This patch will add ampersand escaping to apache2 as recently posted to the dev@httpd list. example use (from URL above): RewriteMap ampescape int:ampescape RewriteRule ^/(.*)$ /index.php?title=${ampescape:$1} [L,QSA] regards, Christian Parpart.
Created attachment 13507 [details] adds the ampescape function and here the patch
Created attachment 13508 [details] adds the ampescape function * adapted patch to ASF's coding style * the old patch was against 2.0.52, this patch is against HEAD
Looks good here, and this has been added as a default patch in Gentoo.
too special, as discussed on dev (long time ago). So I'm still -1 on it.
André Malo, maybe you have the time for writing the proposed more-generic extension? Because I (in my case) actually don't have it :(
I have to agree with Andrés -1 - we could be adding a bunch of these to handle all sorts of special cases and that hardly makes sense. If anything, we need a way to do something like the unix tr, not a special case "hack".
Could someone tell me, what the problem (?) described on that url has to do with the patch? The "obvious" rewriterule there is just plain wrong: RewriteRule ^/(.*)\?(.*)$ /index.php?title=$1&$2 [L] RewriteRules don't match the querystring. Period. There's no known issue about it.
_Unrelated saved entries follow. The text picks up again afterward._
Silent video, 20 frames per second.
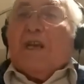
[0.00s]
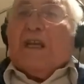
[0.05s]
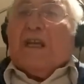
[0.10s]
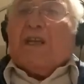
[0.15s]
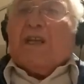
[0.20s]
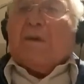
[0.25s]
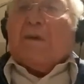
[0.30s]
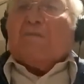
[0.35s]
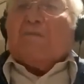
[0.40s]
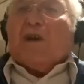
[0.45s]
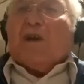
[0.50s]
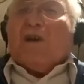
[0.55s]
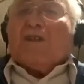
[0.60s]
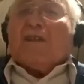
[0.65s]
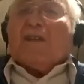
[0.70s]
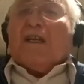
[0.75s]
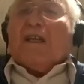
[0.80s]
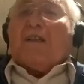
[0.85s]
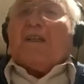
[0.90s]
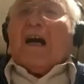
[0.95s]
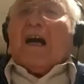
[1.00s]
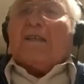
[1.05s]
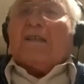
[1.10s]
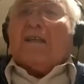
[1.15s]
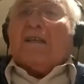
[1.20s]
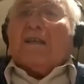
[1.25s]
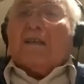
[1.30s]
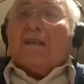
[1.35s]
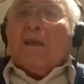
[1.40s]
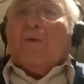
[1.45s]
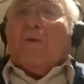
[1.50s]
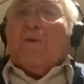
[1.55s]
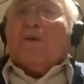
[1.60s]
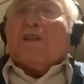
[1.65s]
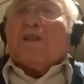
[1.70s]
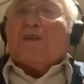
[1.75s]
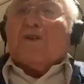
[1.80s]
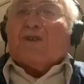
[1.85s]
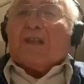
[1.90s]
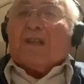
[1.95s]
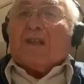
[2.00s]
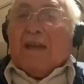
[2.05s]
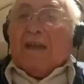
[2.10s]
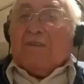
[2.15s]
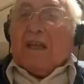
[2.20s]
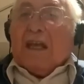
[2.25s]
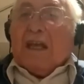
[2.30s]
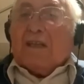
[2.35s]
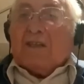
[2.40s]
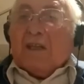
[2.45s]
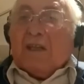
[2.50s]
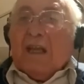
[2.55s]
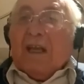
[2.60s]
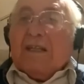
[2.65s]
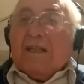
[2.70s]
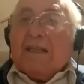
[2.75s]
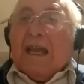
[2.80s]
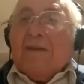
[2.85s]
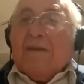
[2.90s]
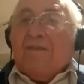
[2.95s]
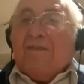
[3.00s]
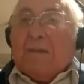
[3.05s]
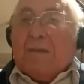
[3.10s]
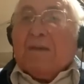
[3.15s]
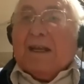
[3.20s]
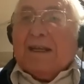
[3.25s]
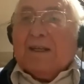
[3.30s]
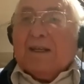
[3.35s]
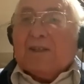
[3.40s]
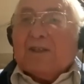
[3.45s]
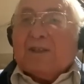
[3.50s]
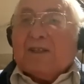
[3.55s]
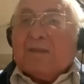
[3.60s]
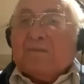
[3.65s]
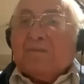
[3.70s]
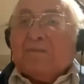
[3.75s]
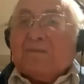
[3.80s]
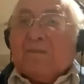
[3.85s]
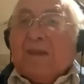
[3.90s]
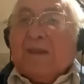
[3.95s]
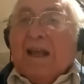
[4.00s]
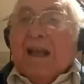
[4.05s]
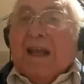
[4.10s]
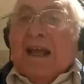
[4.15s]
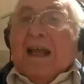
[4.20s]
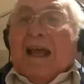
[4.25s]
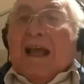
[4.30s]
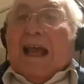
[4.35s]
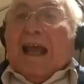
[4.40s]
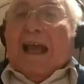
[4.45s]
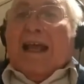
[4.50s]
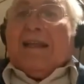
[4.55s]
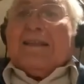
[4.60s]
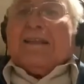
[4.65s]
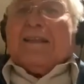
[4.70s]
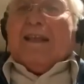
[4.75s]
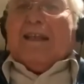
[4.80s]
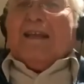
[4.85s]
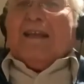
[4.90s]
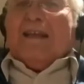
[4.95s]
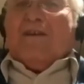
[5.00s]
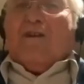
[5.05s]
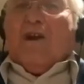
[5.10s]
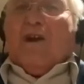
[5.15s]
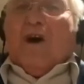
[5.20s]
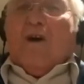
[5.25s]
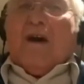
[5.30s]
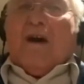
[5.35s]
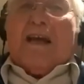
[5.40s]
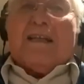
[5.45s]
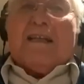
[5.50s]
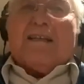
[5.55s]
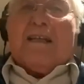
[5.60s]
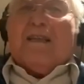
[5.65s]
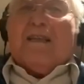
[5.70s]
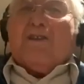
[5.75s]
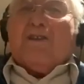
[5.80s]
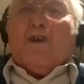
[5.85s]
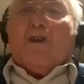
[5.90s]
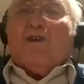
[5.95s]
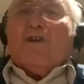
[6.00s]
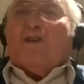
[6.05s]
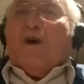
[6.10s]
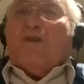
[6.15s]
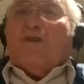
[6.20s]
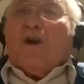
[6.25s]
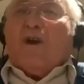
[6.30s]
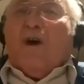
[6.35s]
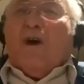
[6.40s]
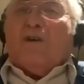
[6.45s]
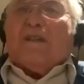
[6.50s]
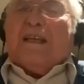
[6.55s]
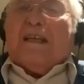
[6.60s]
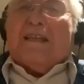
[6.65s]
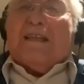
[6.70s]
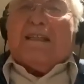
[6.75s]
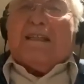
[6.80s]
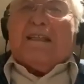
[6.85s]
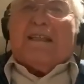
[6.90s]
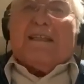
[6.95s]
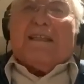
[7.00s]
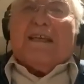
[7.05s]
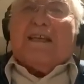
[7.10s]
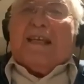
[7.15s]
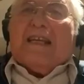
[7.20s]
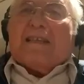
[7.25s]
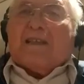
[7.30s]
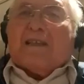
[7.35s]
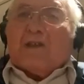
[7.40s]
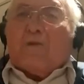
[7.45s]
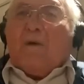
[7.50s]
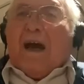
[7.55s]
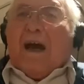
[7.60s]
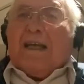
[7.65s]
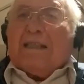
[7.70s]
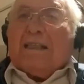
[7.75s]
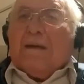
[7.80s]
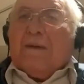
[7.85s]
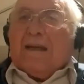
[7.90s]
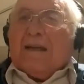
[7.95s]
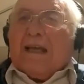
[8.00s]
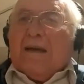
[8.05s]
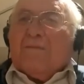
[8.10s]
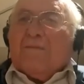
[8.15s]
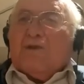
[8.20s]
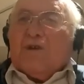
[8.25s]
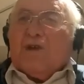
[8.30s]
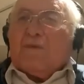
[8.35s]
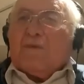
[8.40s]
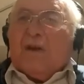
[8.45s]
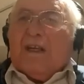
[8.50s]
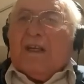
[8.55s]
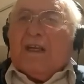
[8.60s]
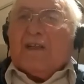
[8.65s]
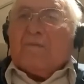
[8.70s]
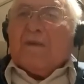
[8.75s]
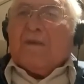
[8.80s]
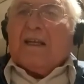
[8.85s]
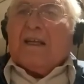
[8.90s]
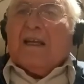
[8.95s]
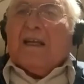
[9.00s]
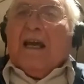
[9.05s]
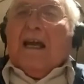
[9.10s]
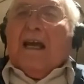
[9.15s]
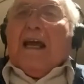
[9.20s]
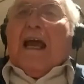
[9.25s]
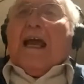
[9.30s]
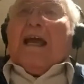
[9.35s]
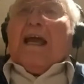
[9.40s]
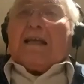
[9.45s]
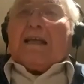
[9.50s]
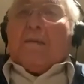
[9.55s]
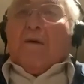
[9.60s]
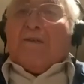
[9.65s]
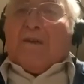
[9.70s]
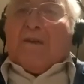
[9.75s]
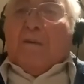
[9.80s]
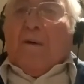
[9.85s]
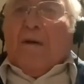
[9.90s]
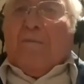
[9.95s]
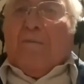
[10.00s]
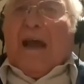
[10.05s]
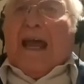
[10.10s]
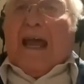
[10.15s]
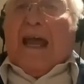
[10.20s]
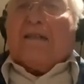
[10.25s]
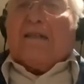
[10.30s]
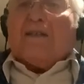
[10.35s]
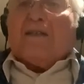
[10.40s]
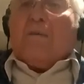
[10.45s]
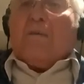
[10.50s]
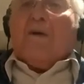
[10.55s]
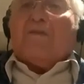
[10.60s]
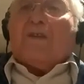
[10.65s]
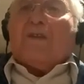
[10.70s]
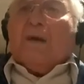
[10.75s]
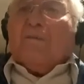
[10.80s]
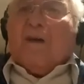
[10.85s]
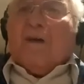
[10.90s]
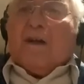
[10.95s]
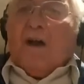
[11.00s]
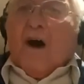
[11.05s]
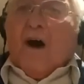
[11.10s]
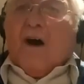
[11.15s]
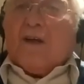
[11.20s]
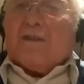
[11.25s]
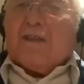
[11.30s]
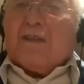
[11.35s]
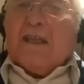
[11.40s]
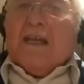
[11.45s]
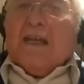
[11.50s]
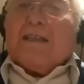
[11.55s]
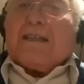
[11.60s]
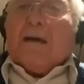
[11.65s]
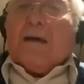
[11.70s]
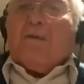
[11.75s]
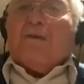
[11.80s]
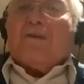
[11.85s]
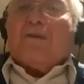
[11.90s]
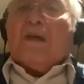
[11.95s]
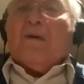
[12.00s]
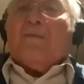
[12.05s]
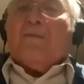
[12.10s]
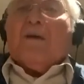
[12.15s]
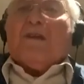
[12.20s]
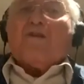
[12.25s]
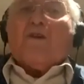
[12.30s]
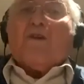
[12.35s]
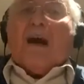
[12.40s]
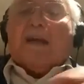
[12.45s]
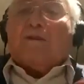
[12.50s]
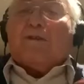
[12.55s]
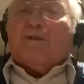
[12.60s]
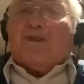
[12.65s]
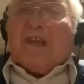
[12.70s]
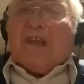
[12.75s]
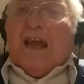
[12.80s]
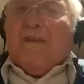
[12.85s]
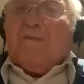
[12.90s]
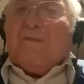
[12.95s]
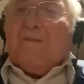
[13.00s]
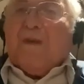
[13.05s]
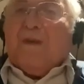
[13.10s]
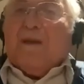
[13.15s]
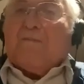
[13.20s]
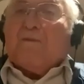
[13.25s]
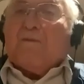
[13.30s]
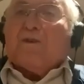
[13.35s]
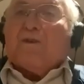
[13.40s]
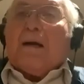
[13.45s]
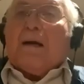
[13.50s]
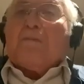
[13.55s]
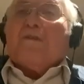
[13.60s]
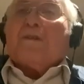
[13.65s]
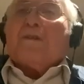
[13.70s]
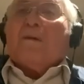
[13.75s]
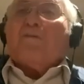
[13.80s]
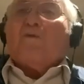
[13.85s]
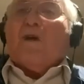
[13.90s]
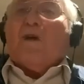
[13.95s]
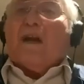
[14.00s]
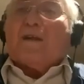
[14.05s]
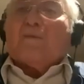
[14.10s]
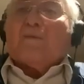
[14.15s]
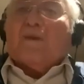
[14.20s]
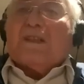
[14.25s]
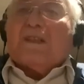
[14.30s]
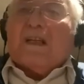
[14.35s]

because they wanted to save their families. And, and so you don't know the reasons why they became Jewish policemen. Some of them were bad, some of them were not. Some of them tried to save people. Some of them worked with the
The obvious rule would be: RewriteRule ^/(.*) /index.php?title=$1 [L,QSA] What am I missing?
The problem with rewriting /(.*) to /index.php?title=$1 is that $1 containing & would not escaped correctly, even if the user's URL had escaped & to %26. For example, /AT%26T would be rewritten to /index.php?title=AT&T instead of /index.php?title=AT%26T - causing title to only contain 'AT' instead of the expected 'AT&T'. I think this patch is important even though it is too special because & is a important character in query strings - just as / is a very important character in path strings - it is quite possible that this case would more often with other web applications if people made more use of mod_rewrite.
From the latest patch: unsigned char *copy = (char *)apr_palloc(r->pool, 3 * strlen(key) + 3); shouldn't that be char *copy = (char *)apr_palloc(r->pool, 3 * strlen(key) + 3); since your doing a cast to (char *) instead to (unsigned char *) _and_ since the function returns char * instead of unsigned char * as per its definition?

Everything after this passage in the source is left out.